TASK REQUIREMENTS -
The records below must be returned in full and unaltered.

** PROVIDED MATERIAL follows **

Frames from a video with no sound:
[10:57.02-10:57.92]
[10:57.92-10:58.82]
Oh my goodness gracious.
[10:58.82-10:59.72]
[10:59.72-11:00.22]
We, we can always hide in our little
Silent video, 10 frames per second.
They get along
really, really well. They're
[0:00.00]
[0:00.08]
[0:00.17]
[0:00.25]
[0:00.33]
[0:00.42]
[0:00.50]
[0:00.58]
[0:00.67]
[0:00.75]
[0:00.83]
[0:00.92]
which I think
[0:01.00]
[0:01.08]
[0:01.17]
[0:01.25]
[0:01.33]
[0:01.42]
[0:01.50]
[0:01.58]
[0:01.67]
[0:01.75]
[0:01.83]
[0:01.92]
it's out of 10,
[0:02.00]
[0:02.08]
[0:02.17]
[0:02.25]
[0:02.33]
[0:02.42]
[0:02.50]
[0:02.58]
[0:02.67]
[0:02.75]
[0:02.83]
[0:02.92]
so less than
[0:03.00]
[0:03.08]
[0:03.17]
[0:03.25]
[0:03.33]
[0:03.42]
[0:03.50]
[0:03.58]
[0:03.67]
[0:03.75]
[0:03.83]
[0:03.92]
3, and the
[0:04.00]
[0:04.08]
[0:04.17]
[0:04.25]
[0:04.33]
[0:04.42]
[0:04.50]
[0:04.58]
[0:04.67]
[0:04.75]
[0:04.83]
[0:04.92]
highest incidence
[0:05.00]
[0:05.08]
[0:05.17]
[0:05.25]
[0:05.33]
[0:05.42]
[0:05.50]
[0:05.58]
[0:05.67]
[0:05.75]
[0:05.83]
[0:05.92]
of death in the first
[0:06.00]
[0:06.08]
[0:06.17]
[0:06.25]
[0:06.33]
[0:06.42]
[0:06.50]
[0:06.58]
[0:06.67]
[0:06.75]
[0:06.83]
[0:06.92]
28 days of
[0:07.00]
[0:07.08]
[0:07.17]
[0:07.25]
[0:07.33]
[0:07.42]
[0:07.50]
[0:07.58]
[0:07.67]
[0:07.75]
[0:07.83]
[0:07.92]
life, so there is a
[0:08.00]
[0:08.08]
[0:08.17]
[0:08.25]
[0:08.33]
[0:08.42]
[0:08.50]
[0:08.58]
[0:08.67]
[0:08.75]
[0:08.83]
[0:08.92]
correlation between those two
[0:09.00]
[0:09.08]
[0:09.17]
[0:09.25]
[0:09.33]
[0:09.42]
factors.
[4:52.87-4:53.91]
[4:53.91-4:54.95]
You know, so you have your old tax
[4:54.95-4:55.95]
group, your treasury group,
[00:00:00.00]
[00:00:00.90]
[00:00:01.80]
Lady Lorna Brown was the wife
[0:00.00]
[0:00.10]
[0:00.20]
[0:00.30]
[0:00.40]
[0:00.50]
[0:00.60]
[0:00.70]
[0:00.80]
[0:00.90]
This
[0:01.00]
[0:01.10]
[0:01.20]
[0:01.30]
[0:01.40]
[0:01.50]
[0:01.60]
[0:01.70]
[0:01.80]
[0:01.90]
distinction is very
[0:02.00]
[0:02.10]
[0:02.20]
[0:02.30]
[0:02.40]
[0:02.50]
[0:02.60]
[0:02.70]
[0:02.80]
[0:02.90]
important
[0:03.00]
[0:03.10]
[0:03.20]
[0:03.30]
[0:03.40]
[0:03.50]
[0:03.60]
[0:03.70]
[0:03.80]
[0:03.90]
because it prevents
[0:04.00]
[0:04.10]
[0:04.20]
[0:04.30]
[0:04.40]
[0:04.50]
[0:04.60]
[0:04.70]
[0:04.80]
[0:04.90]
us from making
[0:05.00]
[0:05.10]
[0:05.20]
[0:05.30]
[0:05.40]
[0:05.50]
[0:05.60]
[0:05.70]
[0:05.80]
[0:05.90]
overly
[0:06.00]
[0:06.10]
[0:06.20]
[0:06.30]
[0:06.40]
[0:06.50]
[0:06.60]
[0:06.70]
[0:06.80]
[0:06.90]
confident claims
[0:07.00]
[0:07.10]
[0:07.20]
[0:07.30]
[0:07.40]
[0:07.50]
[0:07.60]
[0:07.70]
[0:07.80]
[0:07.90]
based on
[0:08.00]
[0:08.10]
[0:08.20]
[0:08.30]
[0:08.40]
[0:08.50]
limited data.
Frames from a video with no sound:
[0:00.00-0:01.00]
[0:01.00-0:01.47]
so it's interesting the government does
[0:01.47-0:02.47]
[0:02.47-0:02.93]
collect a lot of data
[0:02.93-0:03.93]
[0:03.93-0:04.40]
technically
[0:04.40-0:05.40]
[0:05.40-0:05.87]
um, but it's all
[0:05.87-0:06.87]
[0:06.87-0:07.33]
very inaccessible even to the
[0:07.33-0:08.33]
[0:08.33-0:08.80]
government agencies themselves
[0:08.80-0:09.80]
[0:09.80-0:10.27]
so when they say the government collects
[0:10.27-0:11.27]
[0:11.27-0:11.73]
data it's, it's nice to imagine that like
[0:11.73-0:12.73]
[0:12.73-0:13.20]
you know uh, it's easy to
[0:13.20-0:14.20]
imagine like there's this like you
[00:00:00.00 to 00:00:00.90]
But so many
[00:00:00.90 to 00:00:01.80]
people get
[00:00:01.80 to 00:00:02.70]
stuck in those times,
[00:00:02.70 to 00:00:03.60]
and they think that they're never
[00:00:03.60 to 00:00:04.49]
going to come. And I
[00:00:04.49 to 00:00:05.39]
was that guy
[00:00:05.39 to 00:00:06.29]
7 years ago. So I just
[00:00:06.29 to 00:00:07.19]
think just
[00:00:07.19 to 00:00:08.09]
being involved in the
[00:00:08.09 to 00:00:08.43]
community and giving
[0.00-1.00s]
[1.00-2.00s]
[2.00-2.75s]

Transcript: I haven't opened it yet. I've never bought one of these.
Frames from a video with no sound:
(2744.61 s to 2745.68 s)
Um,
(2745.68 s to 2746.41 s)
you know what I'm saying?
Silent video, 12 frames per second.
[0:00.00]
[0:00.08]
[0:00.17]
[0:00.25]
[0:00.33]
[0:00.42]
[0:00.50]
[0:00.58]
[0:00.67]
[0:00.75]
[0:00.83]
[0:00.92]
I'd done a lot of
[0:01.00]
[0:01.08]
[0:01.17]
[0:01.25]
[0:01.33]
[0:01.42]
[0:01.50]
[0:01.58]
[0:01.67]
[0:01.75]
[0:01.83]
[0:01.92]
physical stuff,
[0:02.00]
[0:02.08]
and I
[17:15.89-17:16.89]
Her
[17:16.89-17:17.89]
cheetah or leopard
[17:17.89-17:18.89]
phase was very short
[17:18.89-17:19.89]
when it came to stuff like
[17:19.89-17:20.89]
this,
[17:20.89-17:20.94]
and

** End of PROVIDED MATERIAL **

RESPONSE AREA -
Frames from a video with no sound:
[10:57.02-10:57.92]
[10:57.92-10:58.82]
Oh my goodness gracious.
[10:58.82-10:59.72]
[10:59.72-11:00.22]
We, we can always hide in our little
Silent video, 10 frames per second.
They get along
really, really well. They're
[0:00.00]
[0:00.08]
[0:00.17]
[0:00.25]
[0:00.33]
[0:00.42]
[0:00.50]
[0:00.58]
[0:00.67]
[0:00.75]
[0:00.83]
[0:00.92]
which I think
[0:01.00]
[0:01.08]
[0:01.17]
[0:01.25]
[0:01.33]
[0:01.42]
[0:01.50]
[0:01.58]
[0:01.67]
[0:01.75]
[0:01.83]
[0:01.92]
it's out of 10,
[0:02.00]
[0:02.08]
[0:02.17]
[0:02.25]
[0:02.33]
[0:02.42]
[0:02.50]
[0:02.58]
[0:02.67]
[0:02.75]
[0:02.83]
[0:02.92]
so less than
[0:03.00]
[0:03.08]
[0:03.17]
[0:03.25]
[0:03.33]
[0:03.42]
[0:03.50]
[0:03.58]
[0:03.67]
[0:03.75]
[0:03.83]
[0:03.92]
3, and the
[0:04.00]
[0:04.08]
[0:04.17]
[0:04.25]
[0:04.33]
[0:04.42]
[0:04.50]
[0:04.58]
[0:04.67]
[0:04.75]
[0:04.83]
[0:04.92]
highest incidence
[0:05.00]
[0:05.08]
[0:05.17]
[0:05.25]
[0:05.33]
[0:05.42]
[0:05.50]
[0:05.58]
[0:05.67]
[0:05.75]
[0:05.83]
[0:05.92]
of death in the first
[0:06.00]
[0:06.08]
[0:06.17]
[0:06.25]
[0:06.33]
[0:06.42]
[0:06.50]
[0:06.58]
[0:06.67]
[0:06.75]
[0:06.83]
[0:06.92]
28 days of
[0:07.00]
[0:07.08]
[0:07.17]
[0:07.25]
[0:07.33]
[0:07.42]
[0:07.50]
[0:07.58]
[0:07.67]
[0:07.75]
[0:07.83]
[0:07.92]
life, so there is a
[0:08.00]
[0:08.08]
[0:08.17]
[0:08.25]
[0:08.33]
[0:08.42]
[0:08.50]
[0:08.58]
[0:08.67]
[0:08.75]
[0:08.83]
[0:08.92]
correlation between those two
[0:09.00]
[0:09.08]
[0:09.17]
[0:09.25]
[0:09.33]
[0:09.42]
factors.
[4:52.87-4:53.91]
[4:53.91-4:54.95]
You know, so you have your old tax
[4:54.95-4:55.95]
group, your treasury group,
[00:00:00.00]
[00:00:00.90]
[00:00:01.80]
Lady Lorna Brown was the wife
[0:00.00]
[0:00.10]
[0:00.20]
[0:00.30]
[0:00.40]
[0:00.50]
[0:00.60]
[0:00.70]
[0:00.80]
[0:00.90]
This
[0:01.00]
[0:01.10]
[0:01.20]
[0:01.30]
[0:01.40]
[0:01.50]
[0:01.60]
[0:01.70]
[0:01.80]
[0:01.90]
distinction is very
[0:02.00]
[0:02.10]
[0:02.20]
[0:02.30]
[0:02.40]
[0:02.50]
[0:02.60]
[0:02.70]
[0:02.80]
[0:02.90]
important
[0:03.00]
[0:03.10]
[0:03.20]
[0:03.30]
[0:03.40]
[0:03.50]
[0:03.60]
[0:03.70]
[0:03.80]
[0:03.90]
because it prevents
[0:04.00]
[0:04.10]
[0:04.20]
[0:04.30]
[0:04.40]
[0:04.50]
[0:04.60]
[0:04.70]
[0:04.80]
[0:04.90]
us from making
[0:05.00]
[0:05.10]
[0:05.20]
[0:05.30]
[0:05.40]
[0:05.50]
[0:05.60]
[0:05.70]
[0:05.80]
[0:05.90]
overly
[0:06.00]
[0:06.10]
[0:06.20]
[0:06.30]
[0:06.40]
[0:06.50]
[0:06.60]
[0:06.70]
[0:06.80]
[0:06.90]
confident claims
[0:07.00]
[0:07.10]
[0:07.20]
[0:07.30]
[0:07.40]
[0:07.50]
[0:07.60]
[0:07.70]
[0:07.80]
[0:07.90]
based on
[0:08.00]
[0:08.10]
[0:08.20]
[0:08.30]
[0:08.40]
[0:08.50]
limited data.
Frames from a video with no sound:
[0:00.00-0:01.00]
[0:01.00-0:01.47]
so it's interesting the government does
[0:01.47-0:02.47]
[0:02.47-0:02.93]
collect a lot of data
[0:02.93-0:03.93]
[0:03.93-0:04.40]
technically
[0:04.40-0:05.40]
[0:05.40-0:05.87]
um, but it's all
[0:05.87-0:06.87]
[0:06.87-0:07.33]
very inaccessible even to the
[0:07.33-0:08.33]
[0:08.33-0:08.80]
government agencies themselves
[0:08.80-0:09.80]
[0:09.80-0:10.27]
so when they say the government collects
[0:10.27-0:11.27]
[0:11.27-0:11.73]
data it's, it's nice to imagine that like
[0:11.73-0:12.73]
[0:12.73-0:13.20]
you know uh, it's easy to
[0:13.20-0:14.20]
imagine like there's this like you
[00:00:00.00 to 00:00:00.90]
But so many
[00:00:00.90 to 00:00:01.80]
people get
[00:00:01.80 to 00:00:02.70]
stuck in those times,
[00:00:02.70 to 00:00:03.60]
and they think that they're never
[00:00:03.60 to 00:00:04.49]
going to come. And I
[00:00:04.49 to 00:00:05.39]
was that guy
[00:00:05.39 to 00:00:06.29]
7 years ago. So I just
[00:00:06.29 to 00:00:07.19]
think just
[00:00:07.19 to 00:00:08.09]
being involved in the
[00:00:08.09 to 00:00:08.43]
community and giving
[0.00-1.00s]
[1.00-2.00s]
[2.00-2.75s]

Transcript: I haven't opened it yet. I've never bought one of these.
Frames from a video with no sound:
(2744.61 s to 2745.68 s)
Um,
(2745.68 s to 2746.41 s)
you know what I'm saying?
Silent video, 12 frames per second.
[0:00.00]
[0:00.08]
[0:00.17]
[0:00.25]
[0:00.33]
[0:00.42]
[0:00.50]
[0:00.58]
[0:00.67]
[0:00.75]
[0:00.83]
[0:00.92]
I'd done a lot of
[0:01.00]
[0:01.08]
[0:01.17]
[0:01.25]
[0:01.33]
[0:01.42]
[0:01.50]
[0:01.58]
[0:01.67]
[0:01.75]
[0:01.83]
[0:01.92]
physical stuff,
[0:02.00]
[0:02.08]
and I
[17:15.89-17:16.89]
Her
[17:16.89-17:17.89]
cheetah or leopard
[17:17.89-17:18.89]
phase was very short
[17:18.89-17:19.89]
when it came to stuff like
[17:19.89-17:20.89]
this,
[17:20.89-17:20.94]
and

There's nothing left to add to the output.